Folha de S. Paulo


O calcanhar da Embrapa

Imagens de satélite e sistemas de informações geográficas (georreferenciamento) são hoje ferramentas imprescindíveis para planejar, administrar e governar. No setor estratégico da agricultura, então, em que a terra é o fator básico de produção, tornou-se vital.

É de estranhar, portanto, que a conceituada Empresa Brasileira de Pesquisa Agropecuária (Embrapa) não tenha alcançado nessa área renome comparável ao do Instituto Nacional de Pesquisas Espaciais (Inpe). Este ganhou projeção nacional e internacional com seu eficiente sistema de monitoramento da devastação na Amazônia, iniciado já na década de 1980.

Foi também naqueles anos, mais precisamente em 1989 (governo José Sarney), que se criou a Embrapa Monitoramento por Satélite (EMS, para abreviar), sediada em Campinas (SP). De lá para cá, no entanto, essa unidade da empresa ganhou mais notoriedade pelas controvérsias em sua administração do que pela produção científica.

A direção da EMS passa agora por novo processo de substituição, que poderá lançá-la mais uma vez sob o foco polêmico. A comissão de seleção habilitou dois concorrentes, Evaristo Eduardo de Miranda, que já dirigiu a unidade, e Edson Luis Bolfe, que chefiou seu setor de pesquisa e desenvolvimento por mais de cinco anos.

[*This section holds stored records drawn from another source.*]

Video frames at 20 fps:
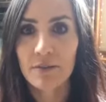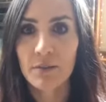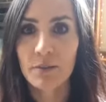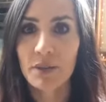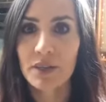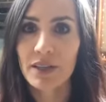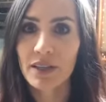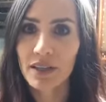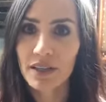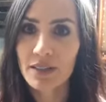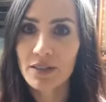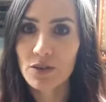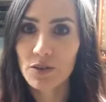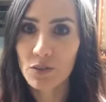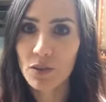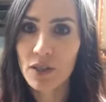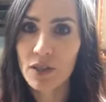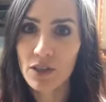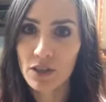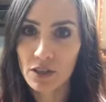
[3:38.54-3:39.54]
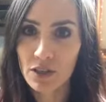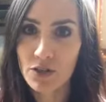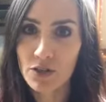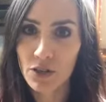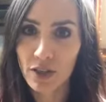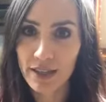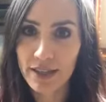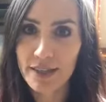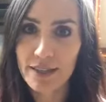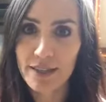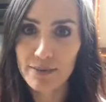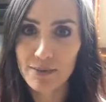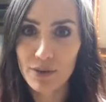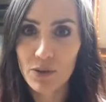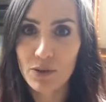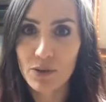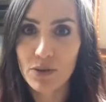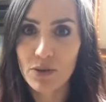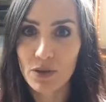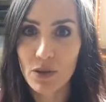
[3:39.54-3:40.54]
because we can
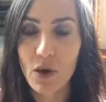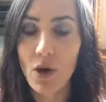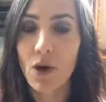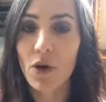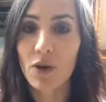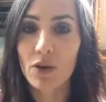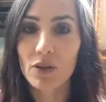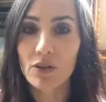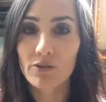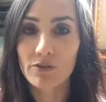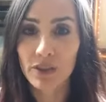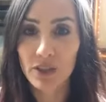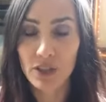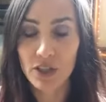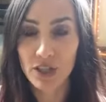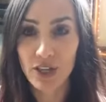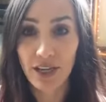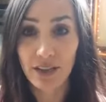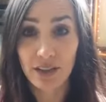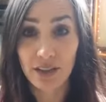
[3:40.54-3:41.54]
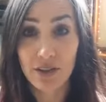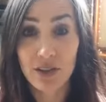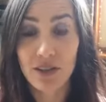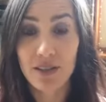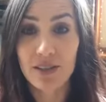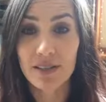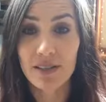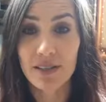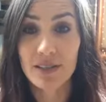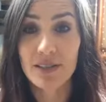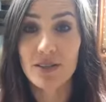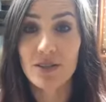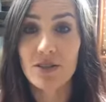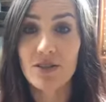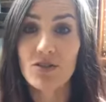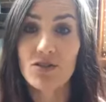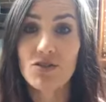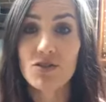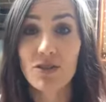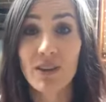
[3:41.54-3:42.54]
transmute all of our challenges into
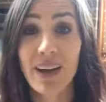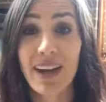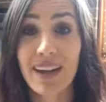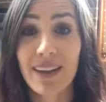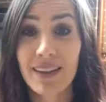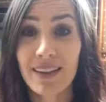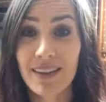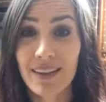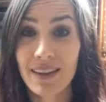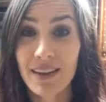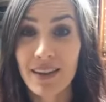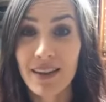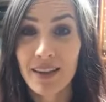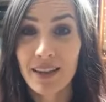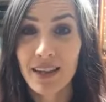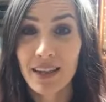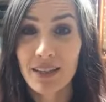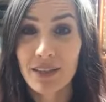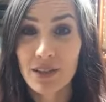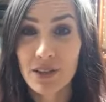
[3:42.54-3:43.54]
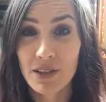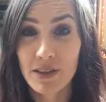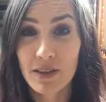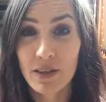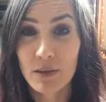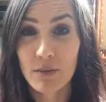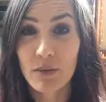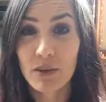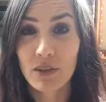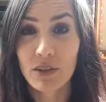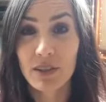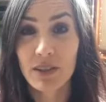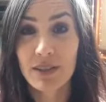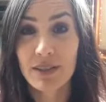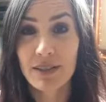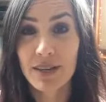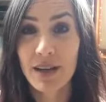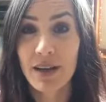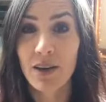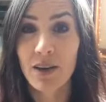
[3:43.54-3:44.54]
strength, into the ability
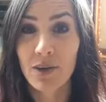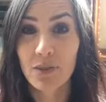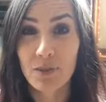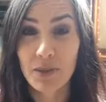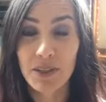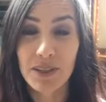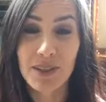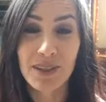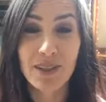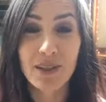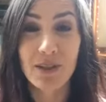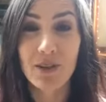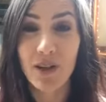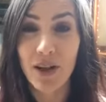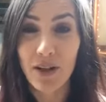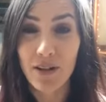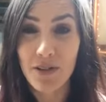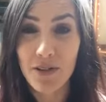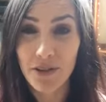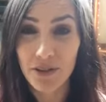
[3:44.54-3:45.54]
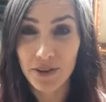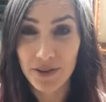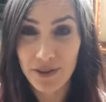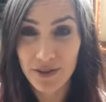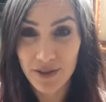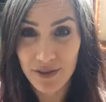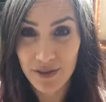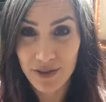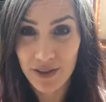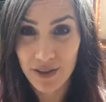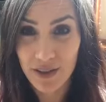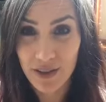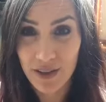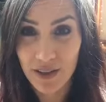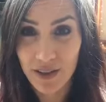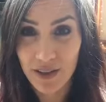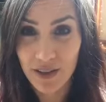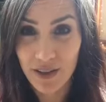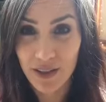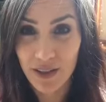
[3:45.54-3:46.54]
to help heal others.
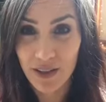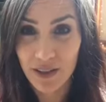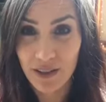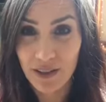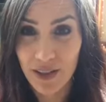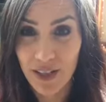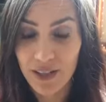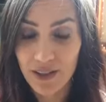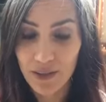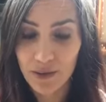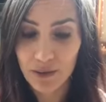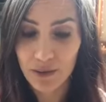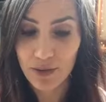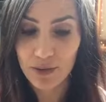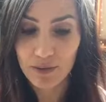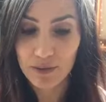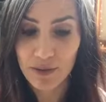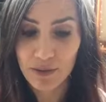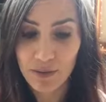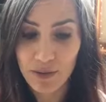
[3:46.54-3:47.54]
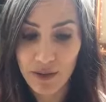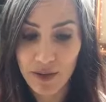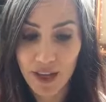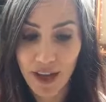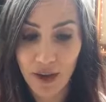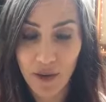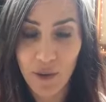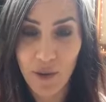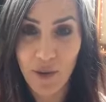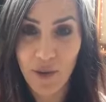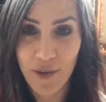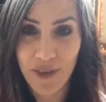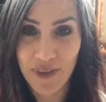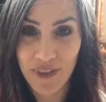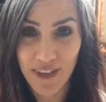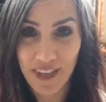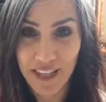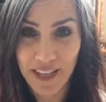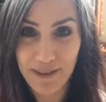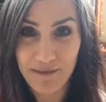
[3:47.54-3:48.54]
Okay, so remember that whole
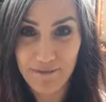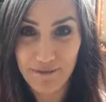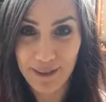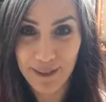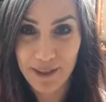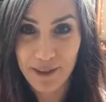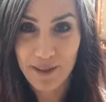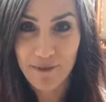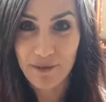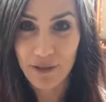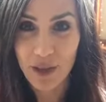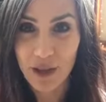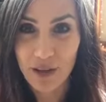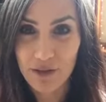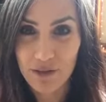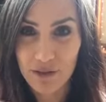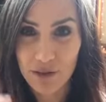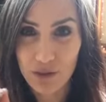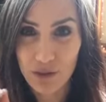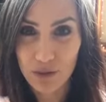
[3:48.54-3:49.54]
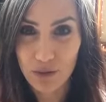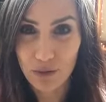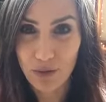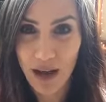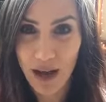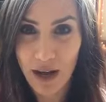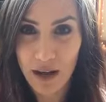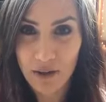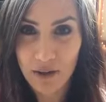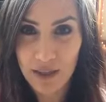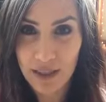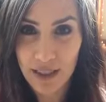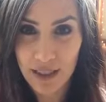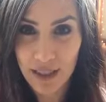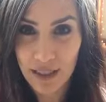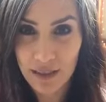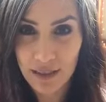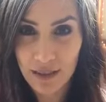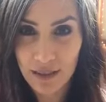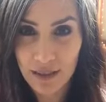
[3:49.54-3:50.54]
theme of
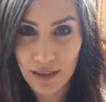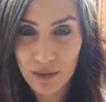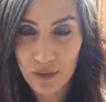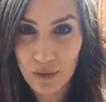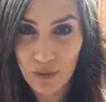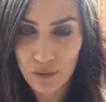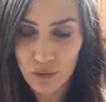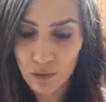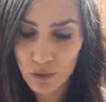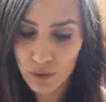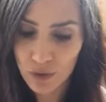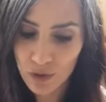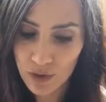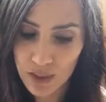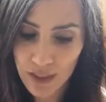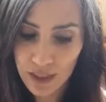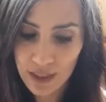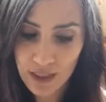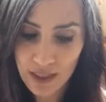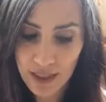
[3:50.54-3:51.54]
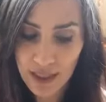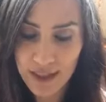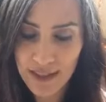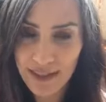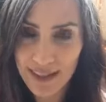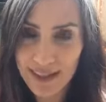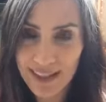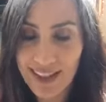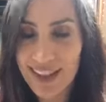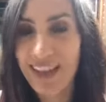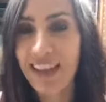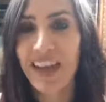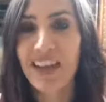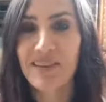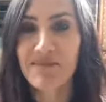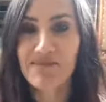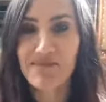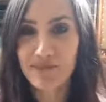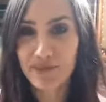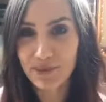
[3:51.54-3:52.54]
grounding, rootedness,
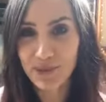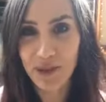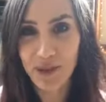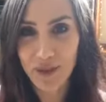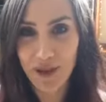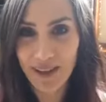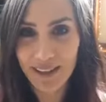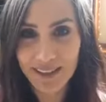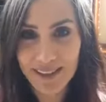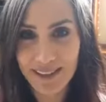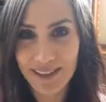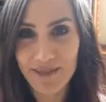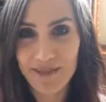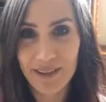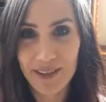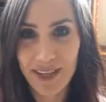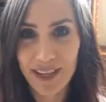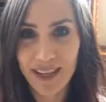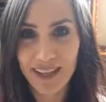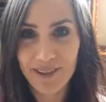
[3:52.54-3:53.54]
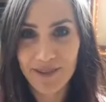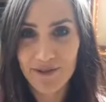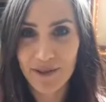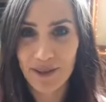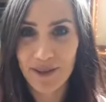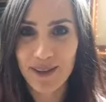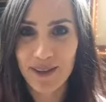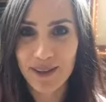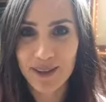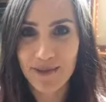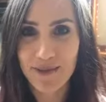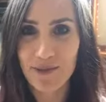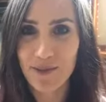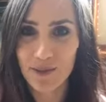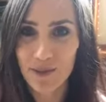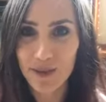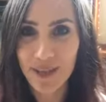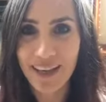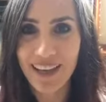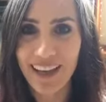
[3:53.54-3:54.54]
and proactivity for this
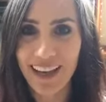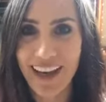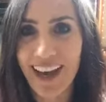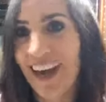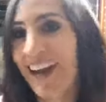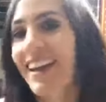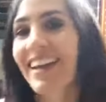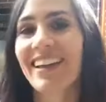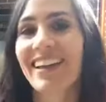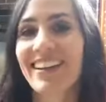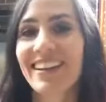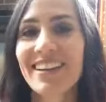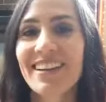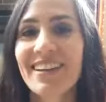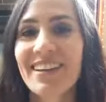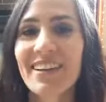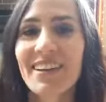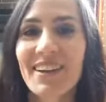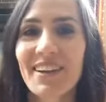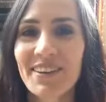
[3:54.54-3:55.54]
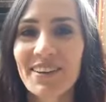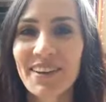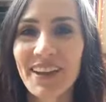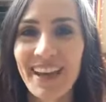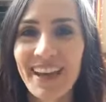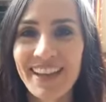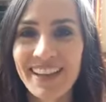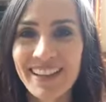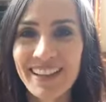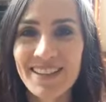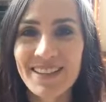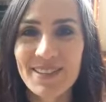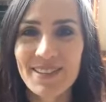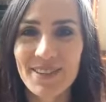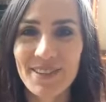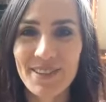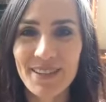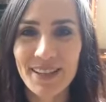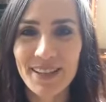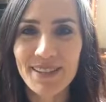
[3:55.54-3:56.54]
week ahead. Okay,
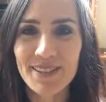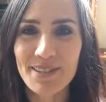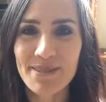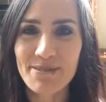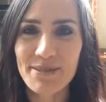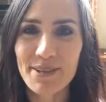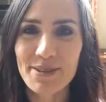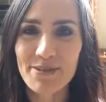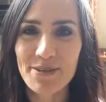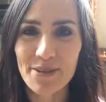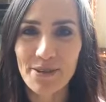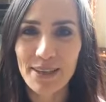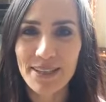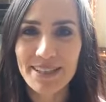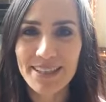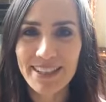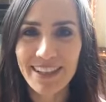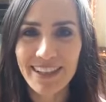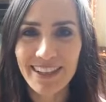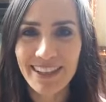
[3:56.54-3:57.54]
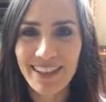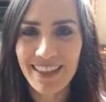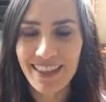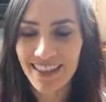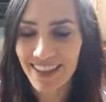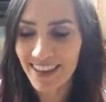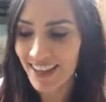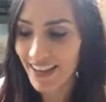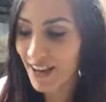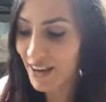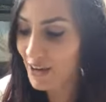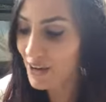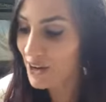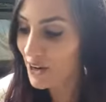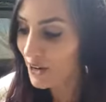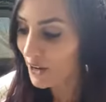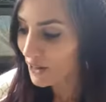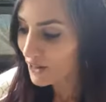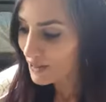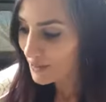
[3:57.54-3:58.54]
so thanks so much for watching the
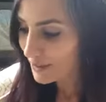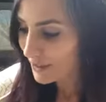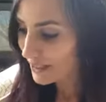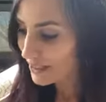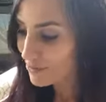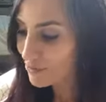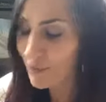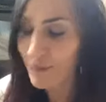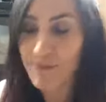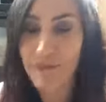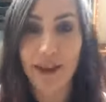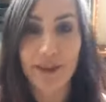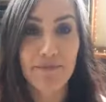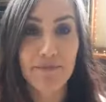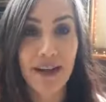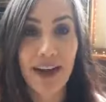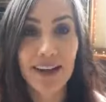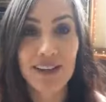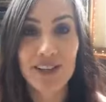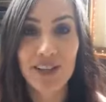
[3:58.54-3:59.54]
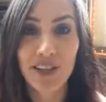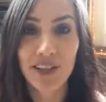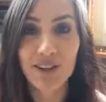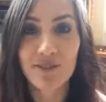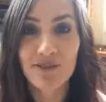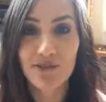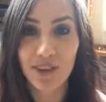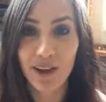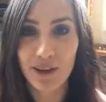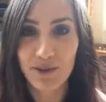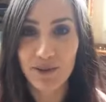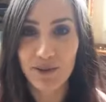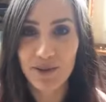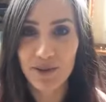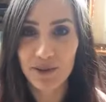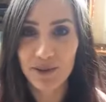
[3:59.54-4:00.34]
card reading from my Magic of Flowers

A decisão final caberá ao presidente da Embrapa, Maurício Antônio Lopes, que em breve terá de renovar seu mandato.

A disputa pela EMS é acirrada. O grupo de Miranda, hoje minoritário, comandou-a mais de uma vez até 2009. Naquele ano Miranda obteve repercussão nacional com o relatório "Alcance Territorial da Legislação Ambiental e Indigenista".

O trabalho concluía que sobravam só 29% do território nacional para a agropecuária. O restante estaria tomado por unidades de conservação, terras indígenas, quilombos, corpos d' água, cidades etc.

Soou como música aos ouvidos dos ruralistas, que pelejavam para abrandar as exigências ambientais do Código Florestal (no que depois obtiveram sucesso). Foi rapidamente encampado pelo então ministro da Agricultura, Reinhold Stephanes (PMDB-PR), e pela senadora Kátia Abreu, de Tocantins.

Atual ministra, Abreu na época militava na Confederação da Agricultura e Pecuária (CNA) e na oposição, pelo DEM. Em seguida foi para o PSD, depois para o PMDB.

O relatório de Miranda enfrentou muita contestação de organizações ambientais, mas também de pesquisadores. Gerd Sparovek, da Escola Superior de Agricultura Luiz de Queiroz (Esalq-USP), calculou que, em lugar do deficit de 334 mil km2 para a agricultura diagnosticados por Miranda, haveria superavit de 1 milhão de km2, além de 600 mil km2 de pastagens improdutivas.

É muita discrepância. Alguém já disse que há três tipos de mentiras: mentiras, mentiras deslavadas e estatísticas. Hoje talvez fosse o caso de amplificar o alcance do dito para afirmar que são três as formas de fazer propaganda para os poderosos: propaganda, propaganda enganosa e imagens de satélite.

A missão da Embrapa é fazer pesquisa para apoiar o desenvolvimento da agricultura nacional. Se uma de suas unidades for instrumentalizada para prestar serviços e produzir informações de uso político, será um infeliz desvio de função.
Esse filme já passou no Ipea, e muito pouca gente gostou.